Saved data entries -
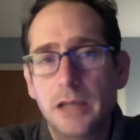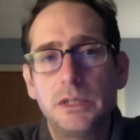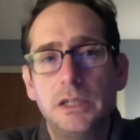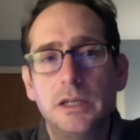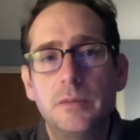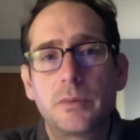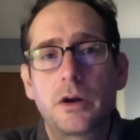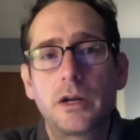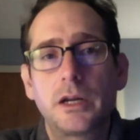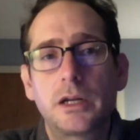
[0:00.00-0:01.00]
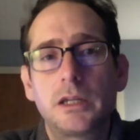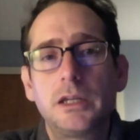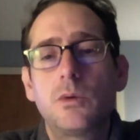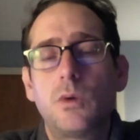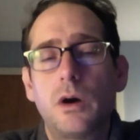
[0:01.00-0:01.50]
be imparting
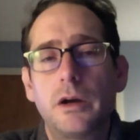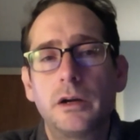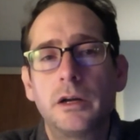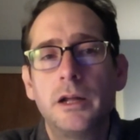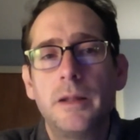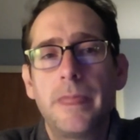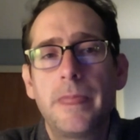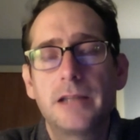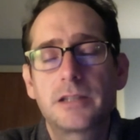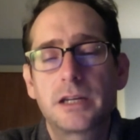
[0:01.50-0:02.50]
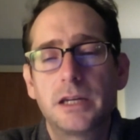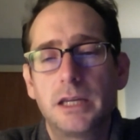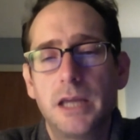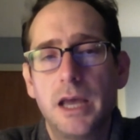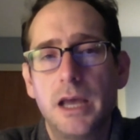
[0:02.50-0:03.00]
clear water that's going to
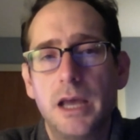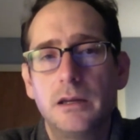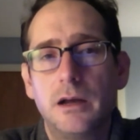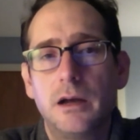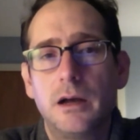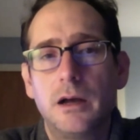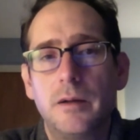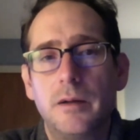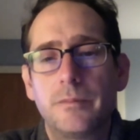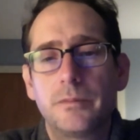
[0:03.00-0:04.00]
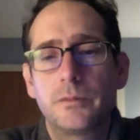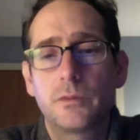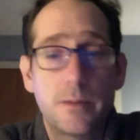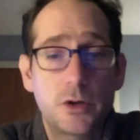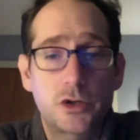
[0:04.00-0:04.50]
get um,
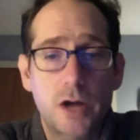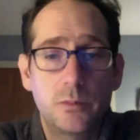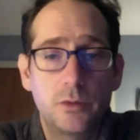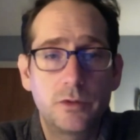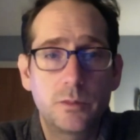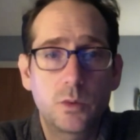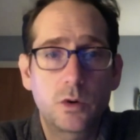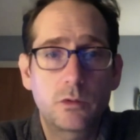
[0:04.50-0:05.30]
rainbow trout moving more.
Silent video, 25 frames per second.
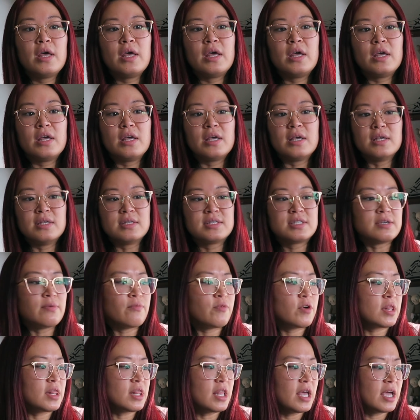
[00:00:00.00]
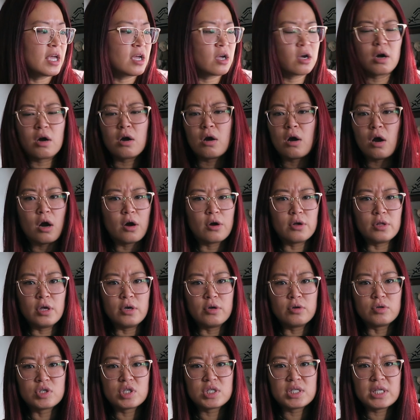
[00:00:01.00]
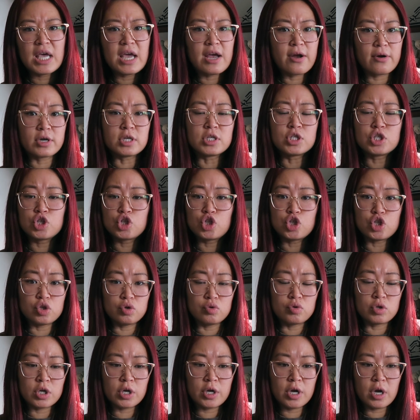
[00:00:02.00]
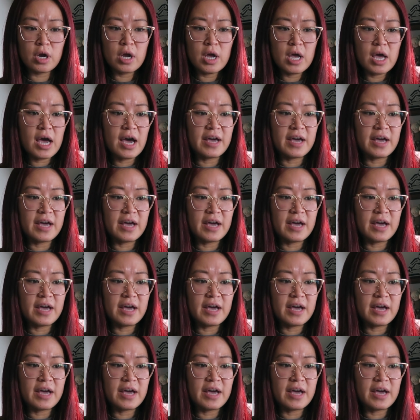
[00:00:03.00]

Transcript: is someone like Carlos Harris Jr.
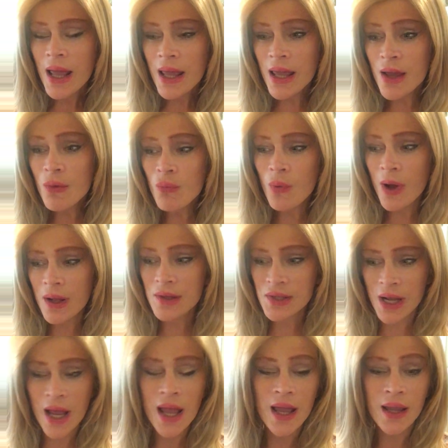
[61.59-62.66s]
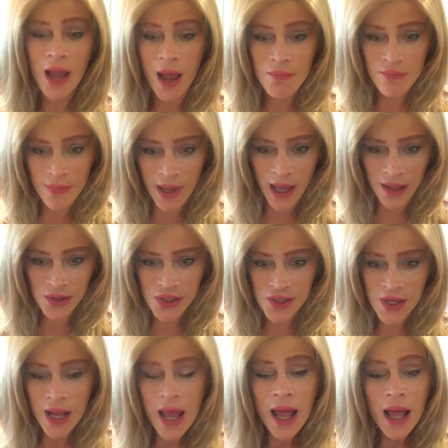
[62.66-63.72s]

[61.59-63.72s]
It was a mess.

WORK TO BE COMPLETED - Output, exactly, all the records above; include no pictures.

SOLUTION -
[0:00.00-0:01.00]
[0:01.00-0:01.50]
be imparting
[0:01.50-0:02.50]
[0:02.50-0:03.00]
clear water that's going to
[0:03.00-0:04.00]
[0:04.00-0:04.50]
get um,
[0:04.50-0:05.30]
rainbow trout moving more.
Silent video, 25 frames per second.
[00:00:00.00]
[00:00:01.00]
[00:00:02.00]
[00:00:03.00]

Transcript: is someone like Carlos Harris Jr.
[61.59-62.66s]
[62.66-63.72s]

[61.59-63.72s]
It was a mess.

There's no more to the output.